Mysterious bursts of radio waves have been detected that appear to have originated from billions of light years away. They have left scientists pondering what may have caused them. An international team of researchers including scientists from the Max Planck Institute for Radio Astronomy in Bonn could rule out any terrestrial origin for the four discovered fast radio bursts. Their brightness and distance estimates indicate that the bursts originated at cosmological distances, when the Universe was just 6 to 9 billion years old.
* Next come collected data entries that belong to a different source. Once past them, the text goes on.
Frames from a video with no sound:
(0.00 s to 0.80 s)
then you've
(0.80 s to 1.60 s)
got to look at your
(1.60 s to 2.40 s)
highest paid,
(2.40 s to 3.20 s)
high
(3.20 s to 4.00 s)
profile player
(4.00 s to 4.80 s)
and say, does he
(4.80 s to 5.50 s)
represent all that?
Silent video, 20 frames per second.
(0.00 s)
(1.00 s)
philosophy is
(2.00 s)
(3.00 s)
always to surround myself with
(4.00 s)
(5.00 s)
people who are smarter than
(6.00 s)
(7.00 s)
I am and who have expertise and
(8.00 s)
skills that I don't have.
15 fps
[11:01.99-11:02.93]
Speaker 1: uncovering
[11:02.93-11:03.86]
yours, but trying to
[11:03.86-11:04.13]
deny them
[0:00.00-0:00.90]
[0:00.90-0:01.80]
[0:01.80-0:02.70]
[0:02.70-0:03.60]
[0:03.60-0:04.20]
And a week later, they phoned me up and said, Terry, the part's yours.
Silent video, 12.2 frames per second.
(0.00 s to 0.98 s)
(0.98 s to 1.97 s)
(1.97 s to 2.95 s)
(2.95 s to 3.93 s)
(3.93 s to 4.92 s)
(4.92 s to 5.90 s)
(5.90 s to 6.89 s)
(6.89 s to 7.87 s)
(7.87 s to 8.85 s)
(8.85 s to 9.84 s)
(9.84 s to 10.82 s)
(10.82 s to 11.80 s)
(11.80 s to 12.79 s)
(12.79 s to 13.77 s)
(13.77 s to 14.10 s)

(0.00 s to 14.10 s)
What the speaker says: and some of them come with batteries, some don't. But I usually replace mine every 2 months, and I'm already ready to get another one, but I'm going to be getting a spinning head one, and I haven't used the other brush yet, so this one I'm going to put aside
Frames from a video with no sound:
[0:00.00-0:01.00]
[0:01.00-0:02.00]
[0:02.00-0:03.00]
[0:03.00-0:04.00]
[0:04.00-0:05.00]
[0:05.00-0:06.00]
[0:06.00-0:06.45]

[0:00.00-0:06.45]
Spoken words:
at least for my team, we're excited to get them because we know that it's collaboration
The emission process for these bursts is not known yet.

Four Fast Radio Bursts or FRBs with durations of only a few milliseconds were detected at high Galactic latitudes in the southern sky.

The extremely short duration of the bursts and the inferred great distance imply that they have been caused by some cataclysmic cosmological event, such as two merging neutron stars or a star dying or being swallowed by a black hole.

The results point to some of the most extreme events in astrophysics involving large amounts of mass or energy as the source of the radio bursts. “A single burst of radio emission of unknown origin was detected outside our galaxy about six years ago but no one was certain what it was or even if it was real, so we have spent the last four years searching for more of these explosive, short-duration radio bursts”, says Dan Thornton, the University of Manchester and Commonwealth Scientific and Industrial Research Organisation PhD student who led the study. “This paper describes four more bursts, removing any doubt that they are real. And the furthest one we detected after a light travelling time of about 8 billion years.”